__Task details__
Repeat the listing exactly. Pictures stay out of your copy.

__Record set__
-=-=-
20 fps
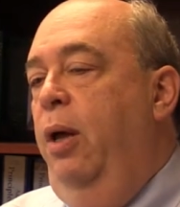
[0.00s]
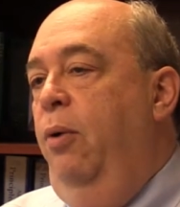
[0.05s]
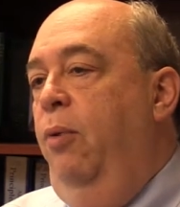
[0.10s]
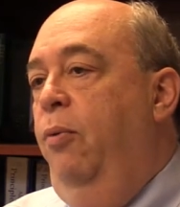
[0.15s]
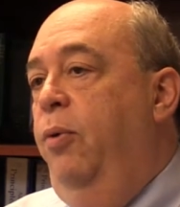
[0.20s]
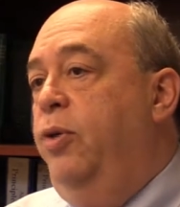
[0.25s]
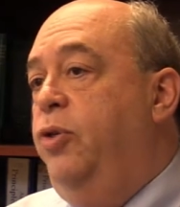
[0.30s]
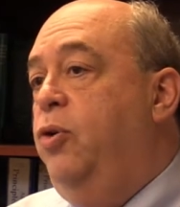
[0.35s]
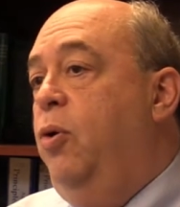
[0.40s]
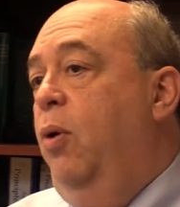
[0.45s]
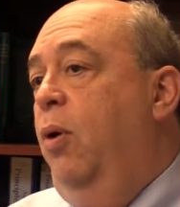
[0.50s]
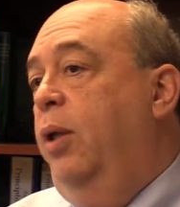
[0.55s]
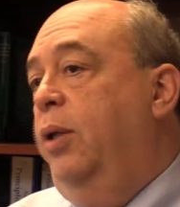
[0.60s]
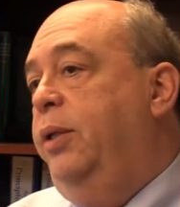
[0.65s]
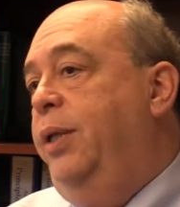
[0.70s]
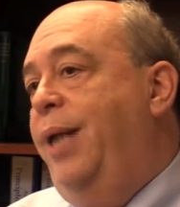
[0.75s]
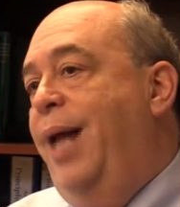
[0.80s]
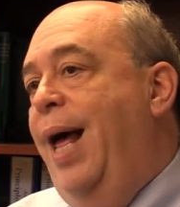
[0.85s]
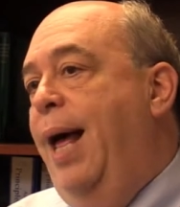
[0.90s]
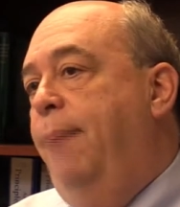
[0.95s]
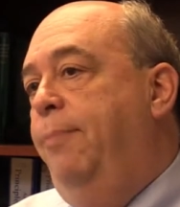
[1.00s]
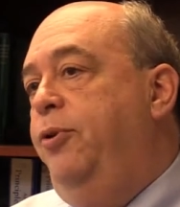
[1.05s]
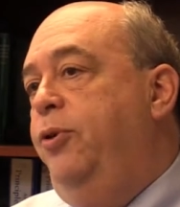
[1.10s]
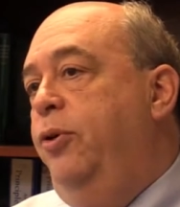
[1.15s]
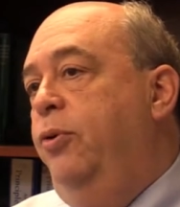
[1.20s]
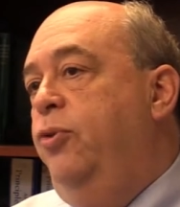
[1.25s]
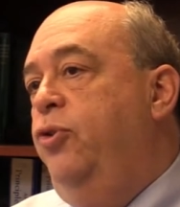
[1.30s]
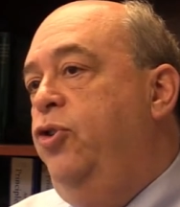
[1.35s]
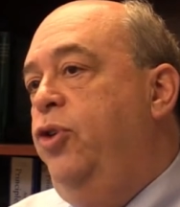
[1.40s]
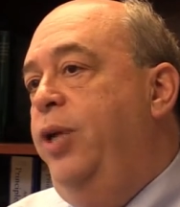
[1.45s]
what's called an
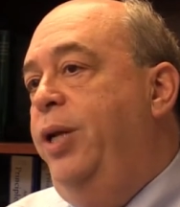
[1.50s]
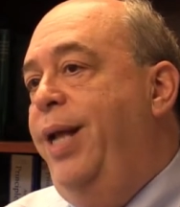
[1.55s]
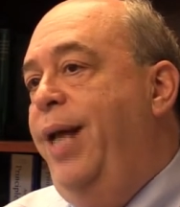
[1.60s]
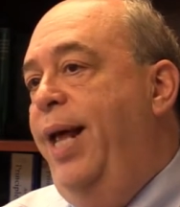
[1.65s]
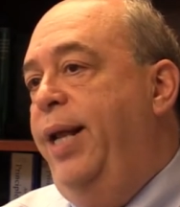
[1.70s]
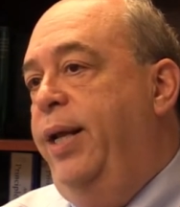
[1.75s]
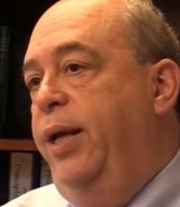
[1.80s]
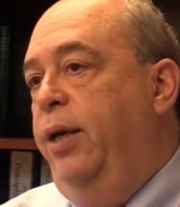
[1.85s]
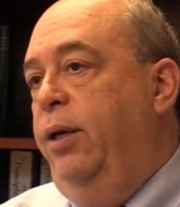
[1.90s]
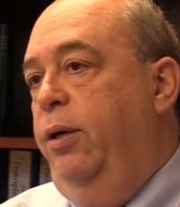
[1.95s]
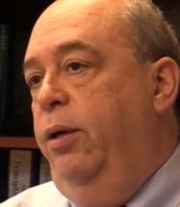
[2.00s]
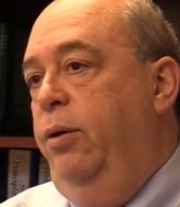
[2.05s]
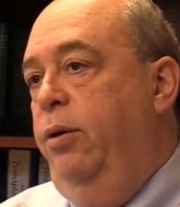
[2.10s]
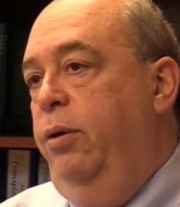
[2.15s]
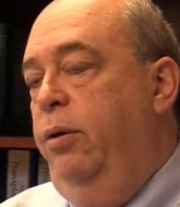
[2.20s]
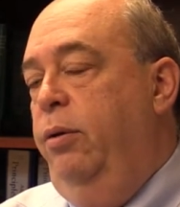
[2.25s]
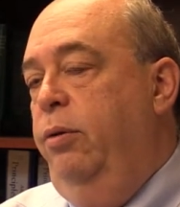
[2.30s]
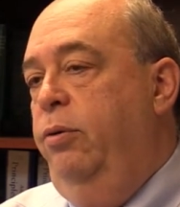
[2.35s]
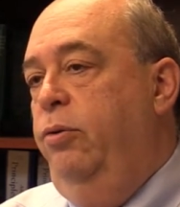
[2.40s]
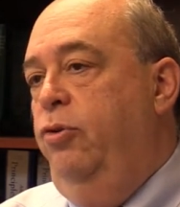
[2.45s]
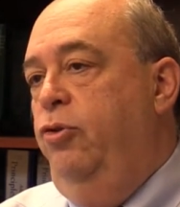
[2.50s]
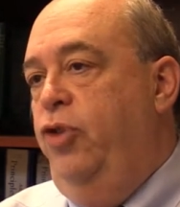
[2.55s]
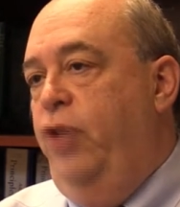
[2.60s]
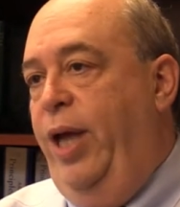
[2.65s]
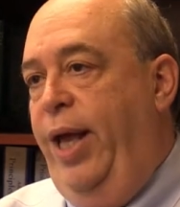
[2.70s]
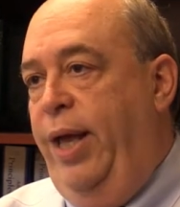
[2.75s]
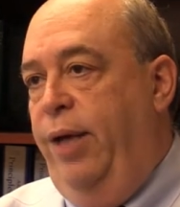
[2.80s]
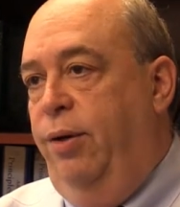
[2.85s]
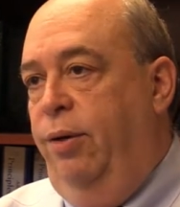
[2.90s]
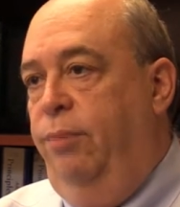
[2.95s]
optogenetic
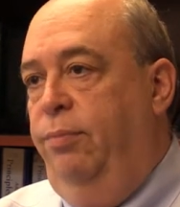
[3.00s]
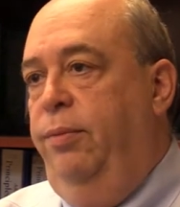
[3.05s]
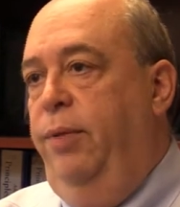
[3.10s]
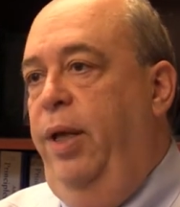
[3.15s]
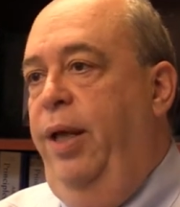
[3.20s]
channel.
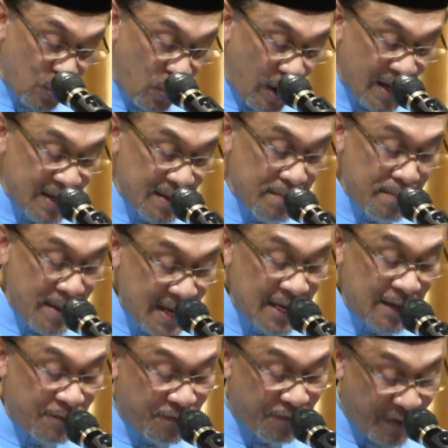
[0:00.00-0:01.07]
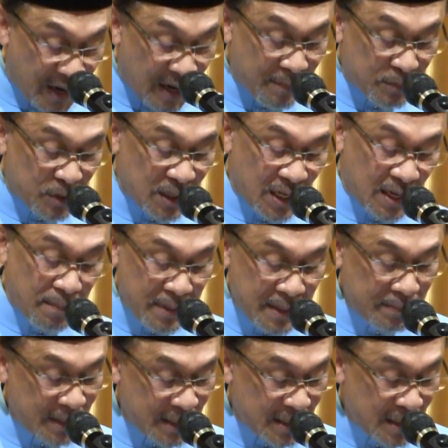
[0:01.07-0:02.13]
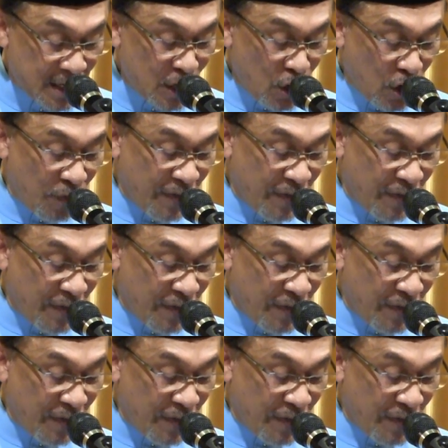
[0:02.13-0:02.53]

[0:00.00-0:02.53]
while remaining firm to the commitment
-=-=-
__Reply__
20 fps
[0.00s]
[0.05s]
[0.10s]
[0.15s]
[0.20s]
[0.25s]
[0.30s]
[0.35s]
[0.40s]
[0.45s]
[0.50s]
[0.55s]
[0.60s]
[0.65s]
[0.70s]
[0.75s]
[0.80s]
[0.85s]
[0.90s]
[0.95s]
[1.00s]
[1.05s]
[1.10s]
[1.15s]
[1.20s]
[1.25s]
[1.30s]
[1.35s]
[1.40s]
[1.45s]
what's called an
[1.50s]
[1.55s]
[1.60s]
[1.65s]
[1.70s]
[1.75s]
[1.80s]
[1.85s]
[1.90s]
[1.95s]
[2.00s]
[2.05s]
[2.10s]
[2.15s]
[2.20s]
[2.25s]
[2.30s]
[2.35s]
[2.40s]
[2.45s]
[2.50s]
[2.55s]
[2.60s]
[2.65s]
[2.70s]
[2.75s]
[2.80s]
[2.85s]
[2.90s]
[2.95s]
optogenetic
[3.00s]
[3.05s]
[3.10s]
[3.15s]
[3.20s]
channel.
[0:00.00-0:01.07]
[0:01.07-0:02.13]
[0:02.13-0:02.53]

[0:00.00-0:02.53]
while remaining firm to the commitment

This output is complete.